What this task involves:
Whenever a picture appears, leave it out while repeating all the other data exactly.

Recorded information:

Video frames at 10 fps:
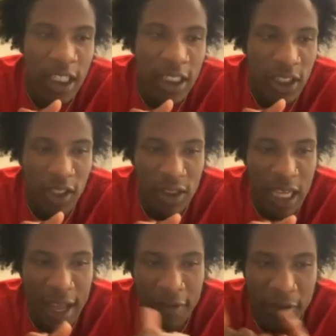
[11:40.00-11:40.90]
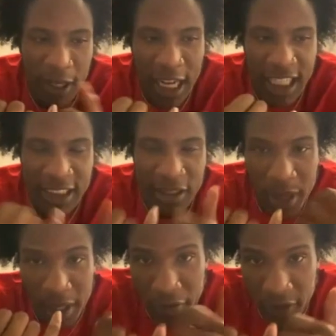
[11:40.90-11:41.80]
So he was like, I feel like it's a
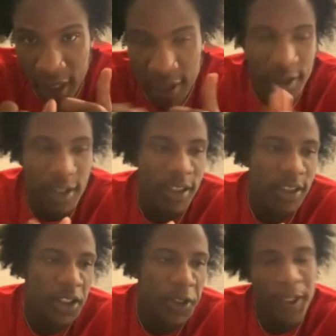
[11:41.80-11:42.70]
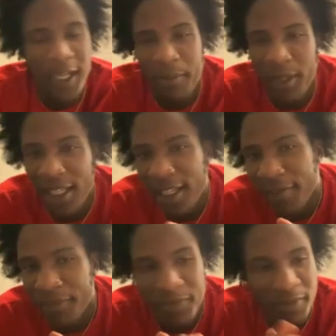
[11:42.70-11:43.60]
better fit. So I
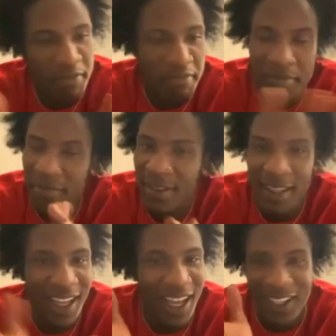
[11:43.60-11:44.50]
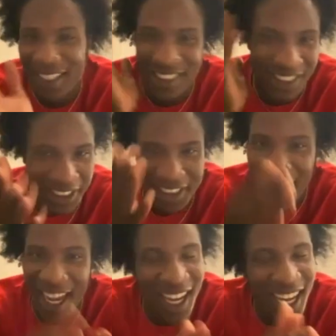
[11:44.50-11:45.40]
mean, I was just
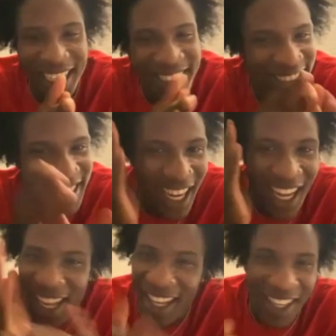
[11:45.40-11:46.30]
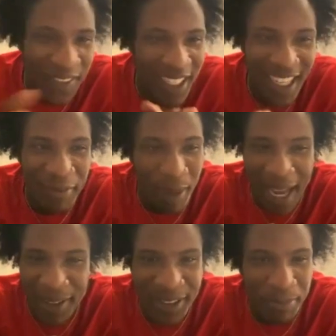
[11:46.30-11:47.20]
shot. I just shot up there,
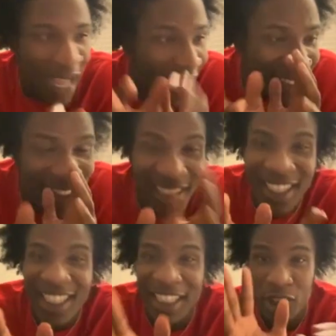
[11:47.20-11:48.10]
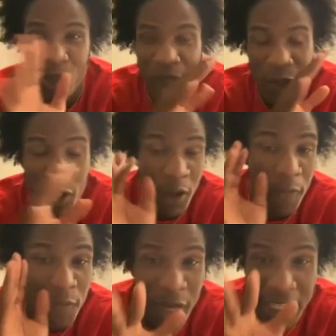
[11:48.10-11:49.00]
packed the
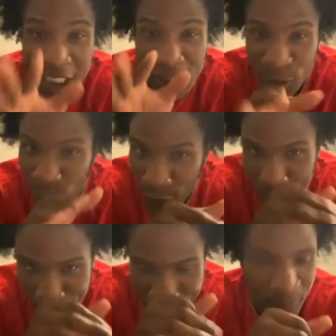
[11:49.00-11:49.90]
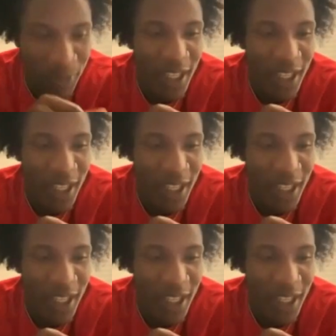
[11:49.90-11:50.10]
funniest story, right?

Exercise result:
Video frames at 10 fps:
[11:40.00-11:40.90]
[11:40.90-11:41.80]
So he was like, I feel like it's a
[11:41.80-11:42.70]
[11:42.70-11:43.60]
better fit. So I
[11:43.60-11:44.50]
[11:44.50-11:45.40]
mean, I was just
[11:45.40-11:46.30]
[11:46.30-11:47.20]
shot. I just shot up there,
[11:47.20-11:48.10]
[11:48.10-11:49.00]
packed the
[11:49.00-11:49.90]
[11:49.90-11:50.10]
funniest story, right?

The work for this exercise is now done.